[[ Data for review open ]]

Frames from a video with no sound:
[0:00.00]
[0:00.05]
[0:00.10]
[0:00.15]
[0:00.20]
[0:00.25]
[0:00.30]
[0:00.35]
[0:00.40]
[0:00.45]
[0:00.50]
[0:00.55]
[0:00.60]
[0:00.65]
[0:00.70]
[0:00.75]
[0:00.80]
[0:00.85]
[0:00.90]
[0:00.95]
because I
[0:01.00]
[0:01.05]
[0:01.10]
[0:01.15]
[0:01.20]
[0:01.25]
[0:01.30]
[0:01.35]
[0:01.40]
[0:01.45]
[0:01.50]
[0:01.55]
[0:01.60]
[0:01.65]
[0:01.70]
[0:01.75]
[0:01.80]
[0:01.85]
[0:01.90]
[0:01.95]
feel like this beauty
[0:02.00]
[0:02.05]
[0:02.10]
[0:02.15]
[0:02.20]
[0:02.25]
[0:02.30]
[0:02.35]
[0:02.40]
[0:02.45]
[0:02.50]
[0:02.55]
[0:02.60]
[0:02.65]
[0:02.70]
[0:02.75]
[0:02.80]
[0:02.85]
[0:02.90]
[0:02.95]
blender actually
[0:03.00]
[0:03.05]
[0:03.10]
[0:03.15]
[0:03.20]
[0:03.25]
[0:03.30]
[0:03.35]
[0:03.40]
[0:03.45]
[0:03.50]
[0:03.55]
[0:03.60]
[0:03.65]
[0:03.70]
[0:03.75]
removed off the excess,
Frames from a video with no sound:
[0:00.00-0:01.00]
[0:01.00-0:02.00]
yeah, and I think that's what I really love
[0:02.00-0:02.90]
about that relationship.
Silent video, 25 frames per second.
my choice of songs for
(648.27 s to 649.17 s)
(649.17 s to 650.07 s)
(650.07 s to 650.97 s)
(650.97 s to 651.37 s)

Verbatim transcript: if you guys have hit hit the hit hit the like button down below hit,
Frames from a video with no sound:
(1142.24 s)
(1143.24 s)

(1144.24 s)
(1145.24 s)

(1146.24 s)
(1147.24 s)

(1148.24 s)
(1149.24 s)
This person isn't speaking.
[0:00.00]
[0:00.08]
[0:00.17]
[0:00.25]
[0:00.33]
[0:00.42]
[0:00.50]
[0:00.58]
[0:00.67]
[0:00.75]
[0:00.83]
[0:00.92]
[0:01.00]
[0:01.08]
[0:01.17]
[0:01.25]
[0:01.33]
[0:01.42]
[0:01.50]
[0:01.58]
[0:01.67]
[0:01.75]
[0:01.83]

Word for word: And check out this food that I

[[ Data for review closed ]]

Return all the data exactly as given.

> [Exercise response]:
Frames from a video with no sound:
[0:00.00]
[0:00.05]
[0:00.10]
[0:00.15]
[0:00.20]
[0:00.25]
[0:00.30]
[0:00.35]
[0:00.40]
[0:00.45]
[0:00.50]
[0:00.55]
[0:00.60]
[0:00.65]
[0:00.70]
[0:00.75]
[0:00.80]
[0:00.85]
[0:00.90]
[0:00.95]
because I
[0:01.00]
[0:01.05]
[0:01.10]
[0:01.15]
[0:01.20]
[0:01.25]
[0:01.30]
[0:01.35]
[0:01.40]
[0:01.45]
[0:01.50]
[0:01.55]
[0:01.60]
[0:01.65]
[0:01.70]
[0:01.75]
[0:01.80]
[0:01.85]
[0:01.90]
[0:01.95]
feel like this beauty
[0:02.00]
[0:02.05]
[0:02.10]
[0:02.15]
[0:02.20]
[0:02.25]
[0:02.30]
[0:02.35]
[0:02.40]
[0:02.45]
[0:02.50]
[0:02.55]
[0:02.60]
[0:02.65]
[0:02.70]
[0:02.75]
[0:02.80]
[0:02.85]
[0:02.90]
[0:02.95]
blender actually
[0:03.00]
[0:03.05]
[0:03.10]
[0:03.15]
[0:03.20]
[0:03.25]
[0:03.30]
[0:03.35]
[0:03.40]
[0:03.45]
[0:03.50]
[0:03.55]
[0:03.60]
[0:03.65]
[0:03.70]
[0:03.75]
removed off the excess,
Frames from a video with no sound:
[0:00.00-0:01.00]
[0:01.00-0:02.00]
yeah, and I think that's what I really love
[0:02.00-0:02.90]
about that relationship.
Silent video, 25 frames per second.
my choice of songs for
(648.27 s to 649.17 s)
(649.17 s to 650.07 s)
(650.07 s to 650.97 s)
(650.97 s to 651.37 s)

Verbatim transcript: if you guys have hit hit the hit hit the like button down below hit,
Frames from a video with no sound:
(1142.24 s)
(1143.24 s)

(1144.24 s)
(1145.24 s)

(1146.24 s)
(1147.24 s)

(1148.24 s)
(1149.24 s)
This person isn't speaking.
[0:00.00]
[0:00.08]
[0:00.17]
[0:00.25]
[0:00.33]
[0:00.42]
[0:00.50]
[0:00.58]
[0:00.67]
[0:00.75]
[0:00.83]
[0:00.92]
[0:01.00]
[0:01.08]
[0:01.17]
[0:01.25]
[0:01.33]
[0:01.42]
[0:01.50]
[0:01.58]
[0:01.67]
[0:01.75]
[0:01.83]

Word for word: And check out this food that I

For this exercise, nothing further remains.